In a decision announced just days ago, the FDA lifted the decades-long ban, as long as the male donor has abstained from sex with a male partner for 12 months. 

Kristi Morris is the center manager at LifeShare Blood Center in Lake Charles.  She says the donated blood at LifeShare is thoroughly screened, testing for type and several communicable diseases, including HIV.

"Blood is not released until we have absolutely concrete negative test results," she said.  "If there's anything in question, if it's a maybe or questionable, the blood is not used."

Morris says the ban that had been in effect for the past 32 years was meant to screen out the most at-risk donors.  

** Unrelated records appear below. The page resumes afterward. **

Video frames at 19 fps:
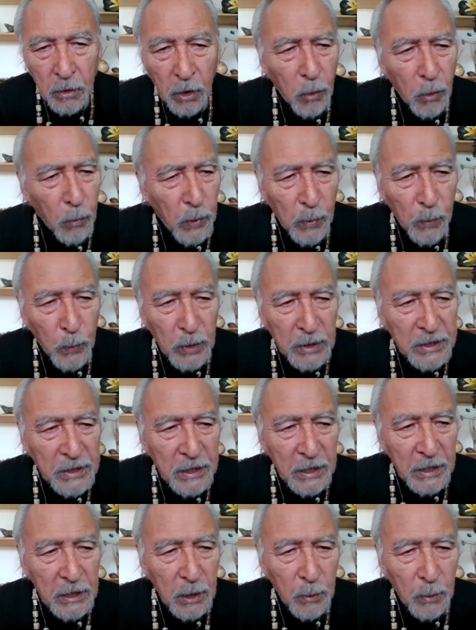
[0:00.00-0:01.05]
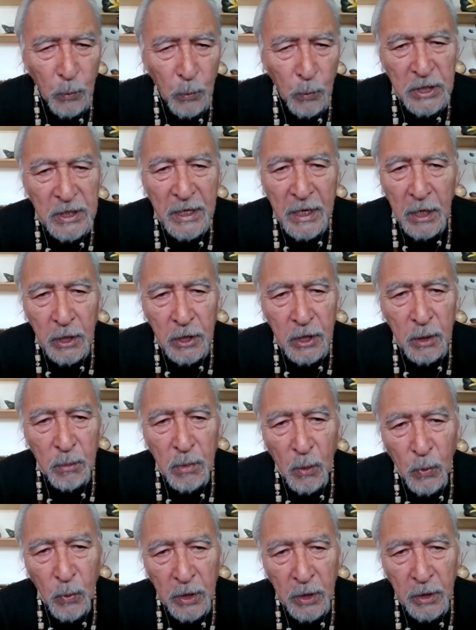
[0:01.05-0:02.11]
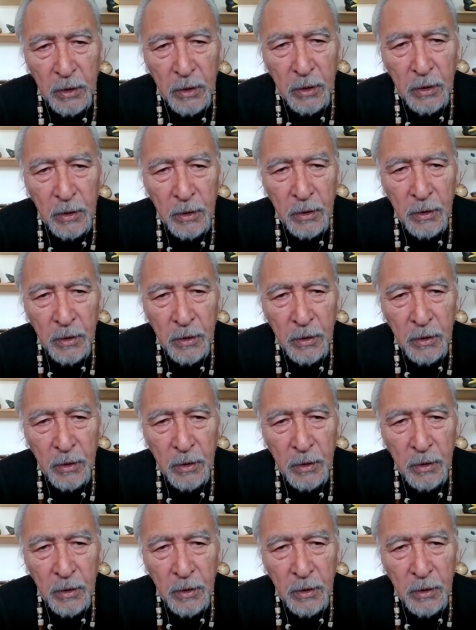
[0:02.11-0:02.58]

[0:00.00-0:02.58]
Or when we see them, we scare them away.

"We're not discriminating because of your sexual preference," she said.  "It's about activities that have proven to be high risk or a higher risk of contracting certain blood-borne diseases."

A statement from the FDA clarifies the reason for the new ruling: "No transmissions of HIV, hepatitis B virus, or hepatitis C virus have been documented through U.S.-licensed plasma derived products in the past two decades."  

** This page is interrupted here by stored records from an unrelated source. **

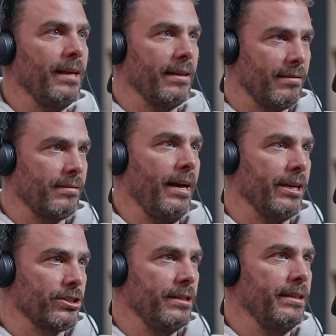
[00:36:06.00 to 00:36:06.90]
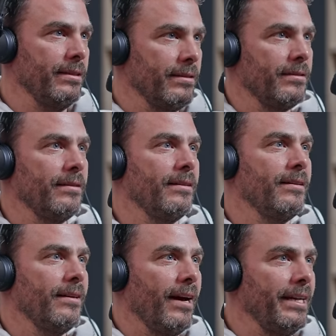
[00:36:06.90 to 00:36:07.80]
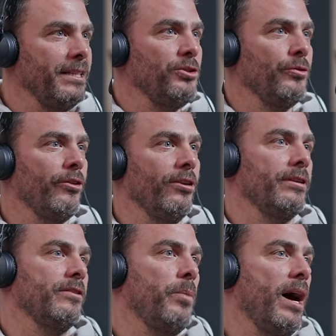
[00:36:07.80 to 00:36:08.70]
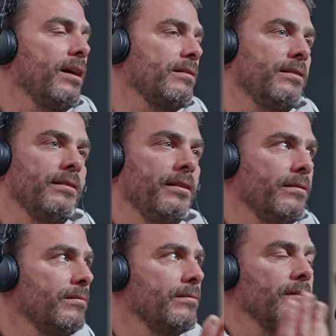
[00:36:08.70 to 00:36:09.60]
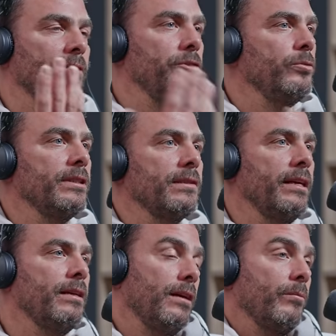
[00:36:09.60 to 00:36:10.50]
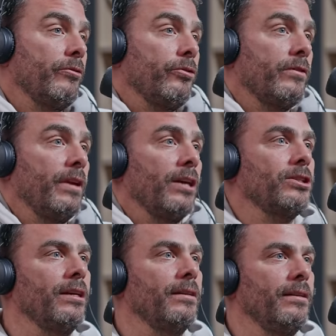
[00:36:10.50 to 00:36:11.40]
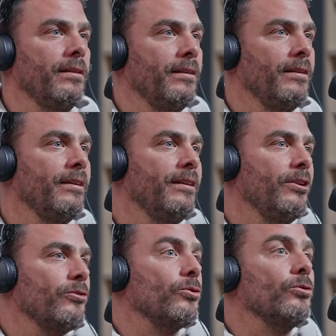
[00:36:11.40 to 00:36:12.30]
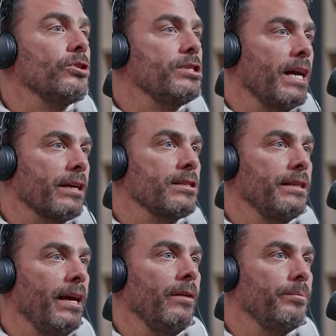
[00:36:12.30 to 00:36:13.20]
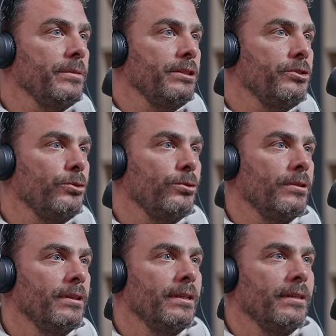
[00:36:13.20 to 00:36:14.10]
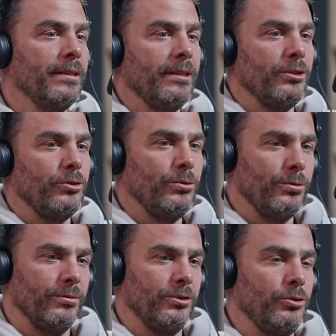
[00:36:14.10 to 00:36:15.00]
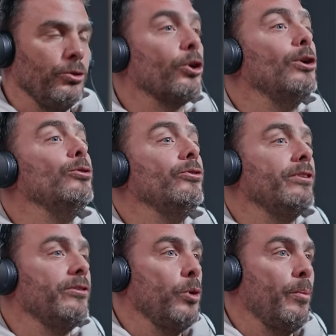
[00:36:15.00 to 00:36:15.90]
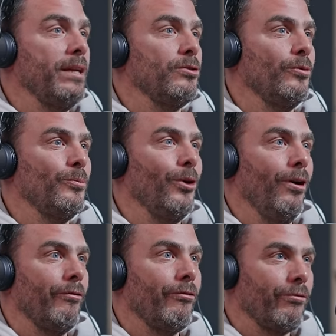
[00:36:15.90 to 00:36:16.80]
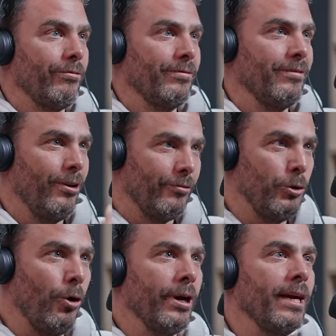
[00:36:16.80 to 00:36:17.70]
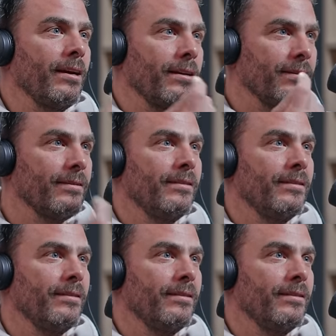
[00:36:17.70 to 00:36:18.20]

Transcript: That's actually, I need to follow this path. And then a few weeks later, I had my first darshan. And so Guruji actually helped me to. To, to not lose this momentum of of knowing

The U.K. and Australia also have 12 month blood donation deferrals for gay and bisexual men.  Their research shows no change in risk with the blood supply.  

"We just have more data and the scientific research has been done and the proof is there," said Morris.

Morris says honesty during the screening process is paramount for every donor.

"We ask you about 50 health questions these days just to make sure that we're covering everything and we're keeping the blood supply safe," said Morris, "because our first function is to have a safe blood supply for our patients."

While the ban has been lifted, it could take several months for blood centers across the country to update their computer screening processes, train the workers, and implement the changes.  At LifeShare Blood Center in Lake Charles, those changes could be implemented as early as May.

"We're always looking to open those doors.  We're looking to be fair to everybody.  If you want to come in and help and save a life, we want to open that up to anybody who wants to do so," said Morris.

Although HIV blood tests have become much more precise, there is a window period of nine days when newly acquired HIV cannot be detected.  Even with the newest tests and current policies, the risk of a patient receiving an infected unit of blood is now 1 in 1.5 million.